:: Extracted entries ::

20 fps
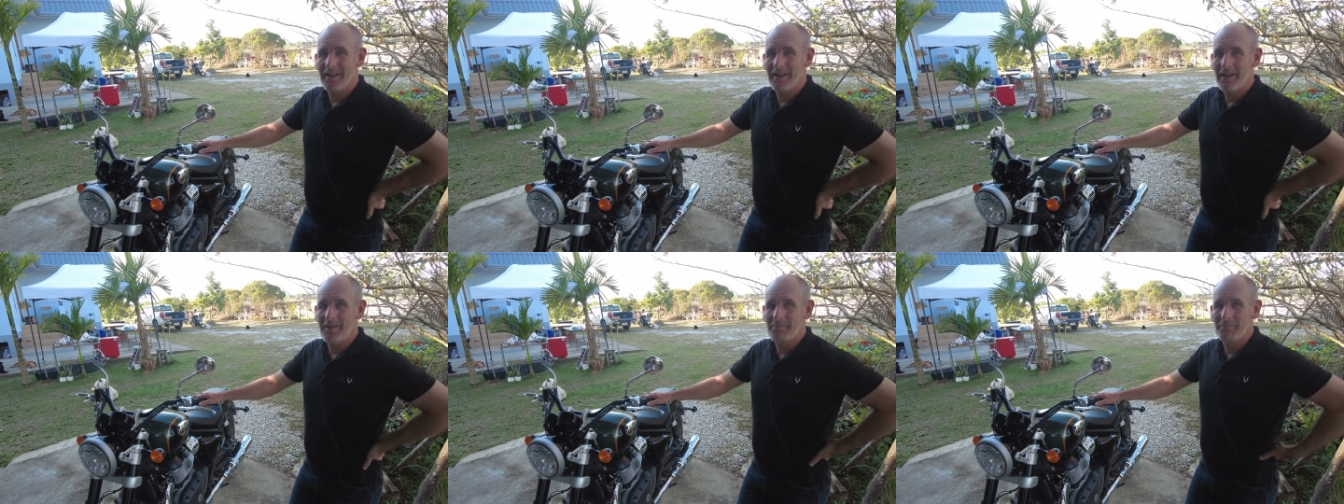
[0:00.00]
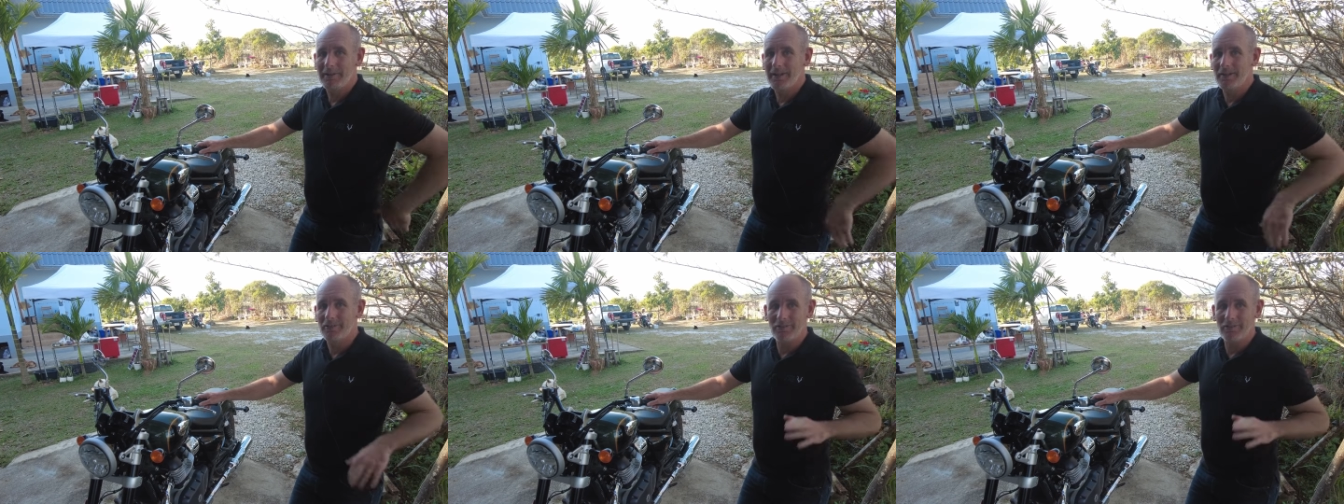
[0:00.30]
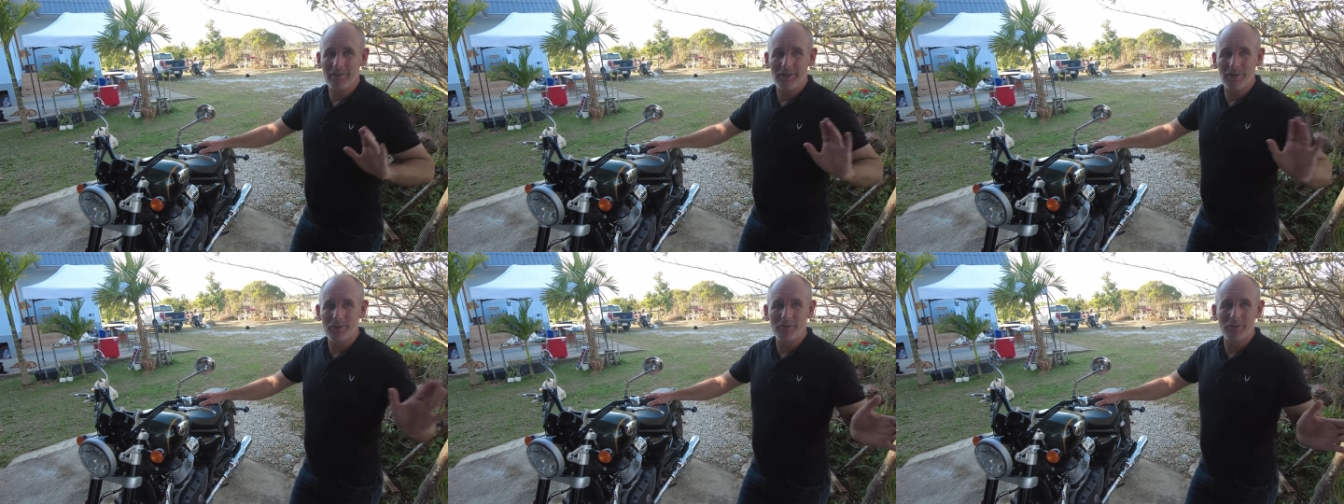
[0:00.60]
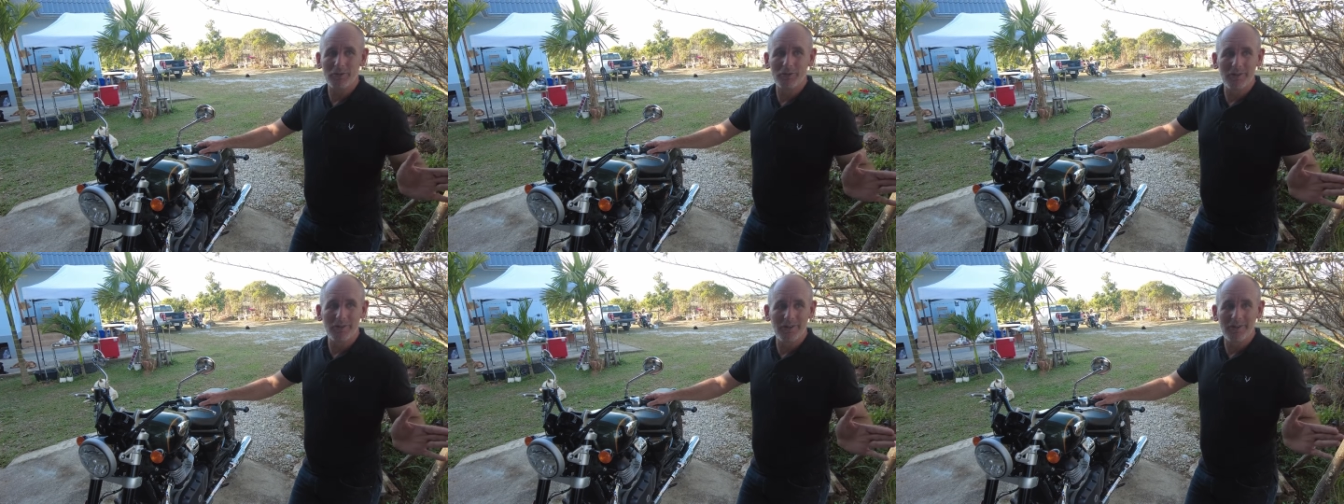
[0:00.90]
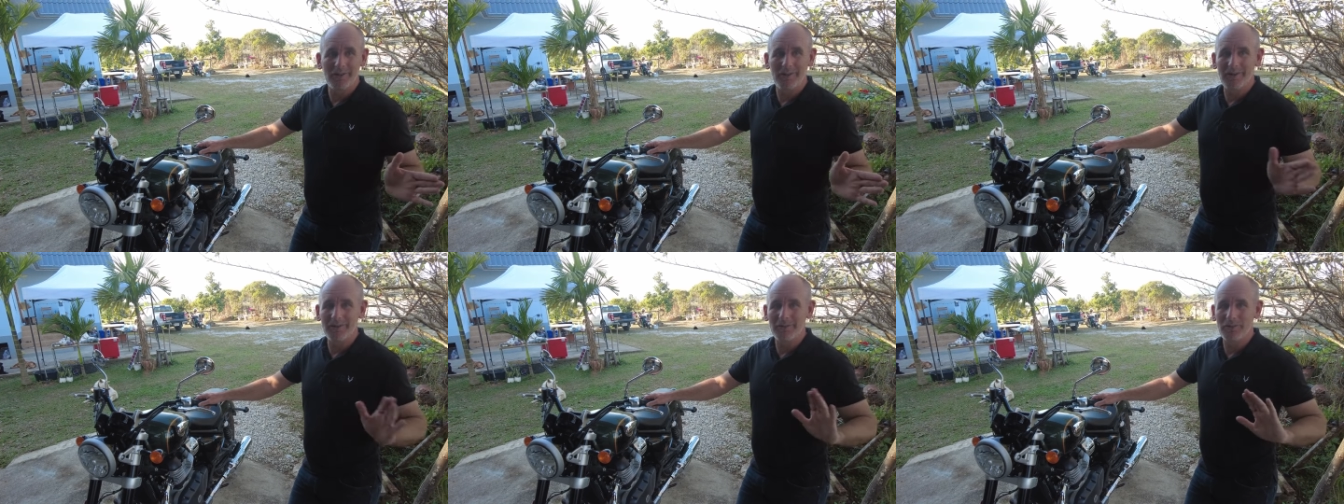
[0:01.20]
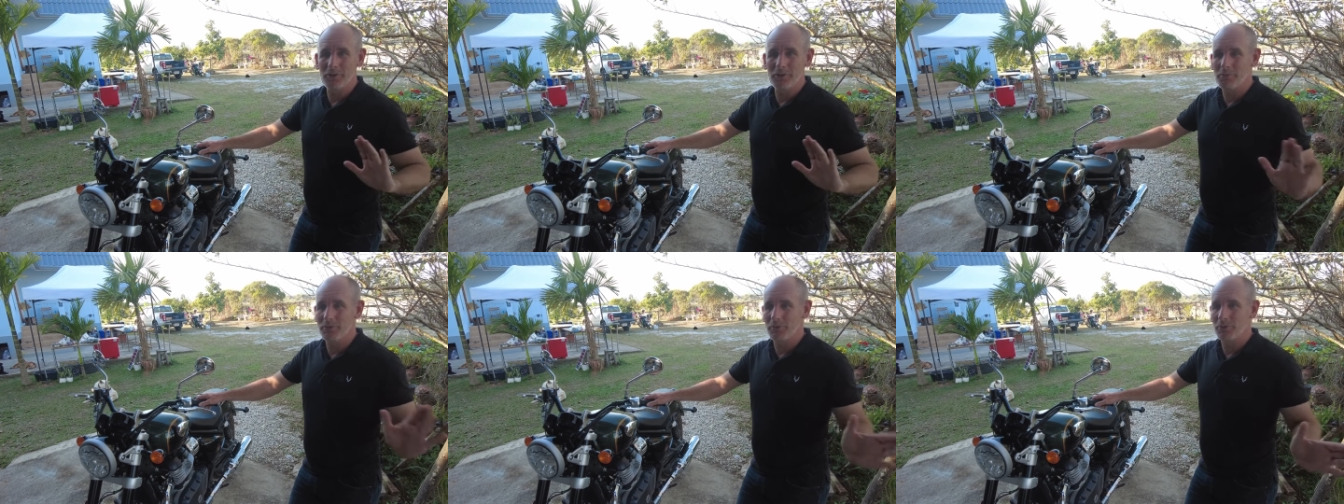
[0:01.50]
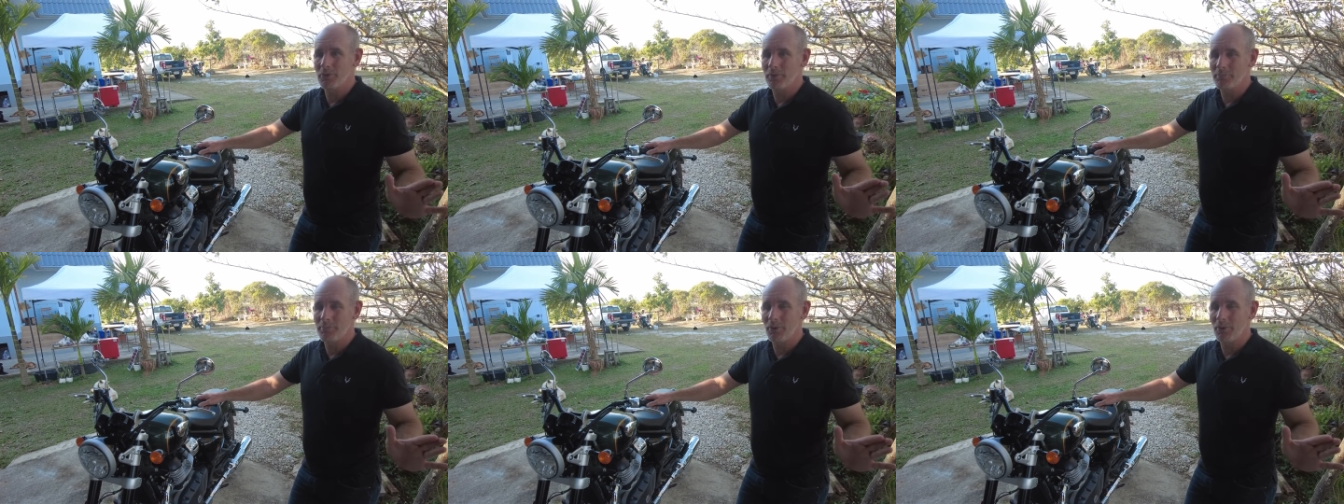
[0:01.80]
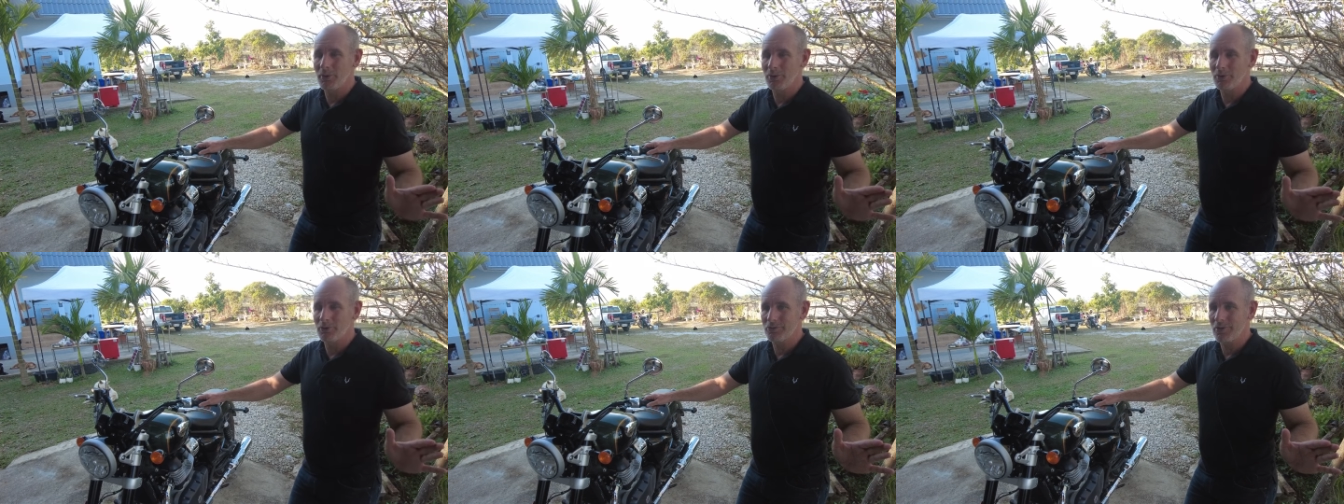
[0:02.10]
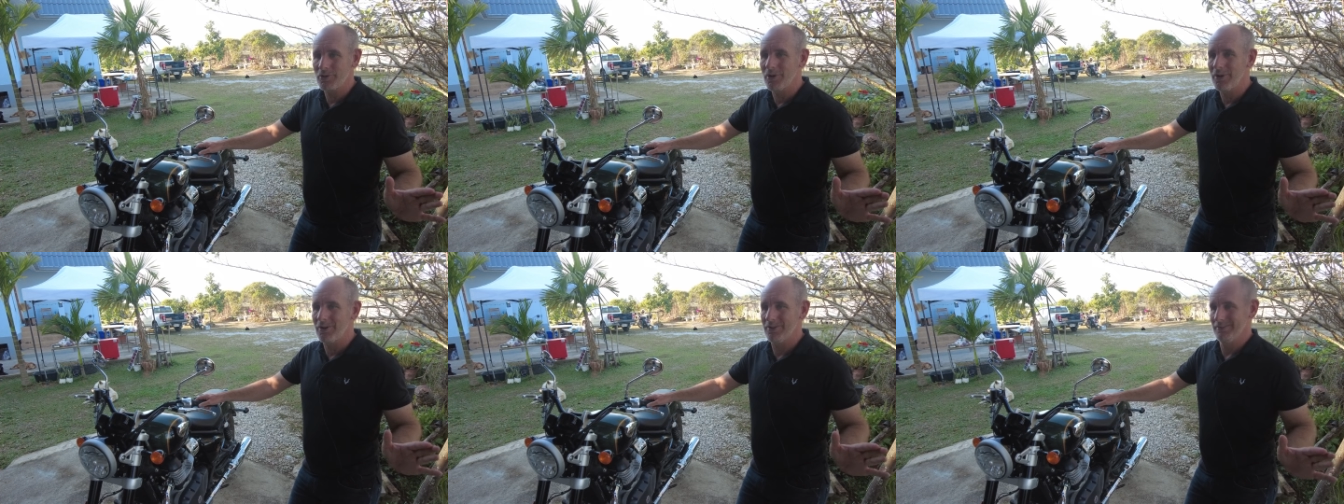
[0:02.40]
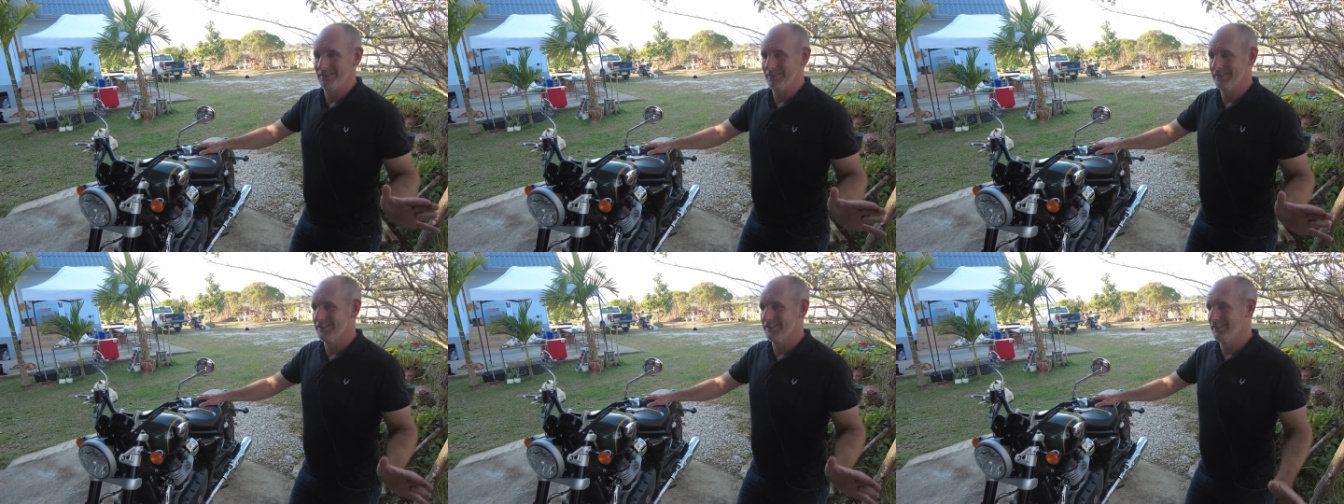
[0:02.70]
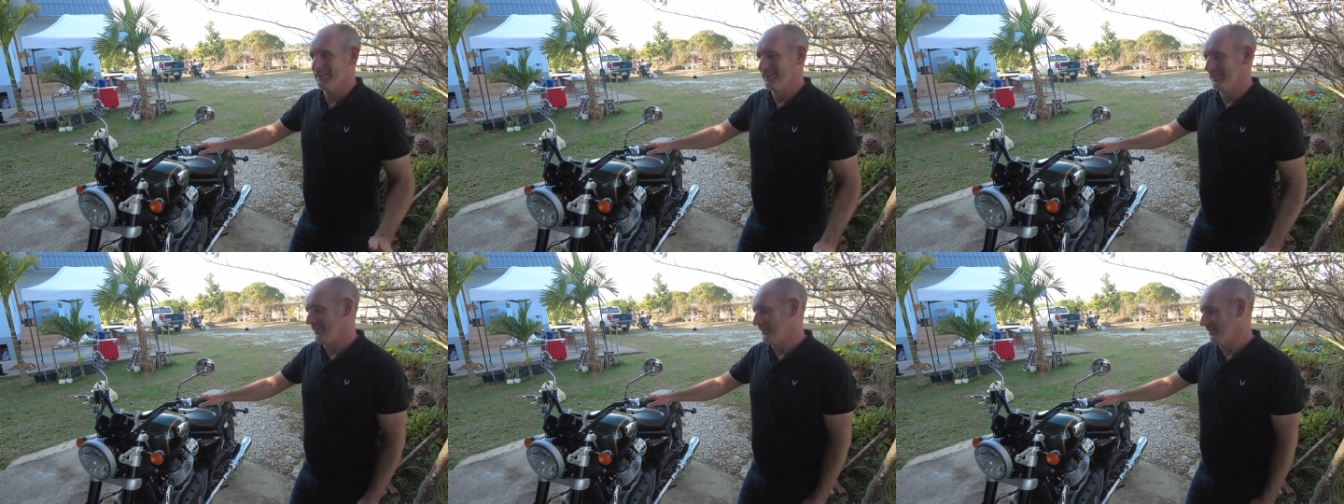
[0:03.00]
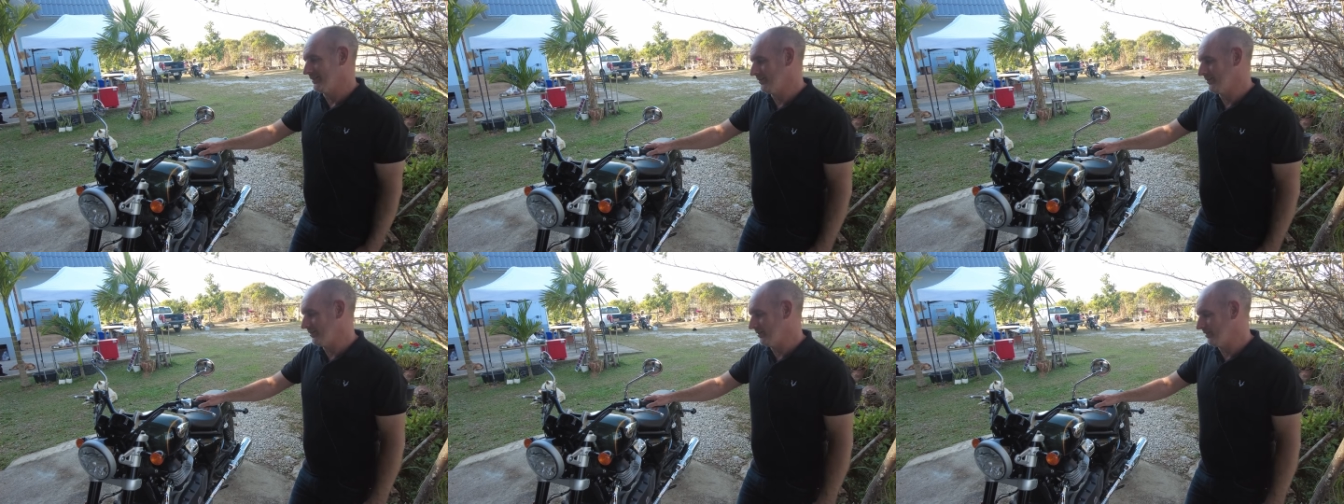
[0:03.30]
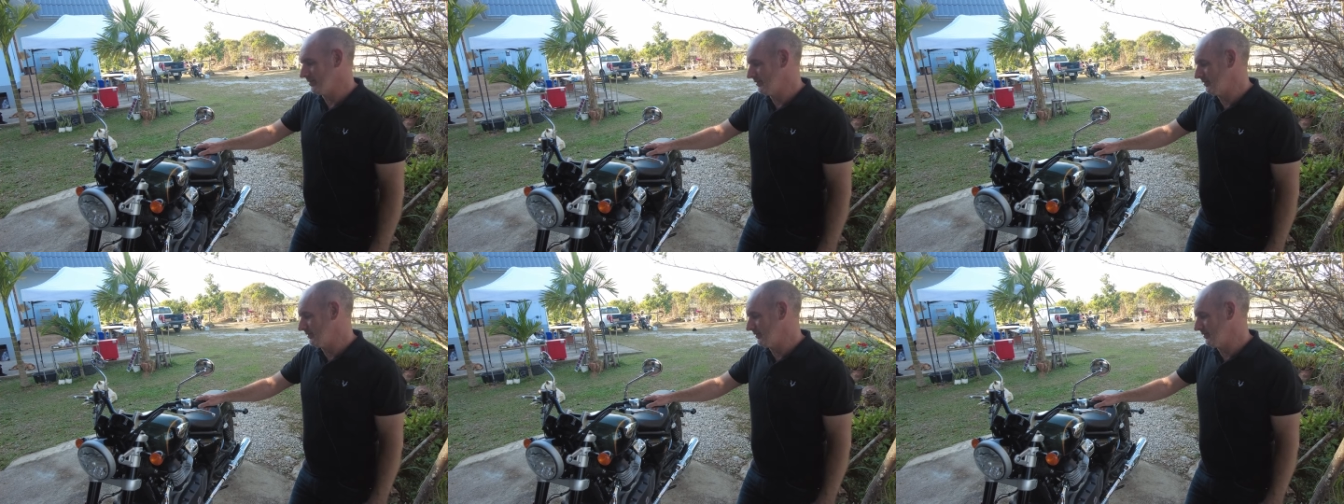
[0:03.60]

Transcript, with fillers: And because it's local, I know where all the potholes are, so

:::

## Assigned task
All the records above must be retyped exactly, except for their pictures.

## Final answer
20 fps
[0:00.00]
[0:00.30]
[0:00.60]
[0:00.90]
[0:01.20]
[0:01.50]
[0:01.80]
[0:02.10]
[0:02.40]
[0:02.70]
[0:03.00]
[0:03.30]
[0:03.60]

Transcript, with fillers: And because it's local, I know where all the potholes are, so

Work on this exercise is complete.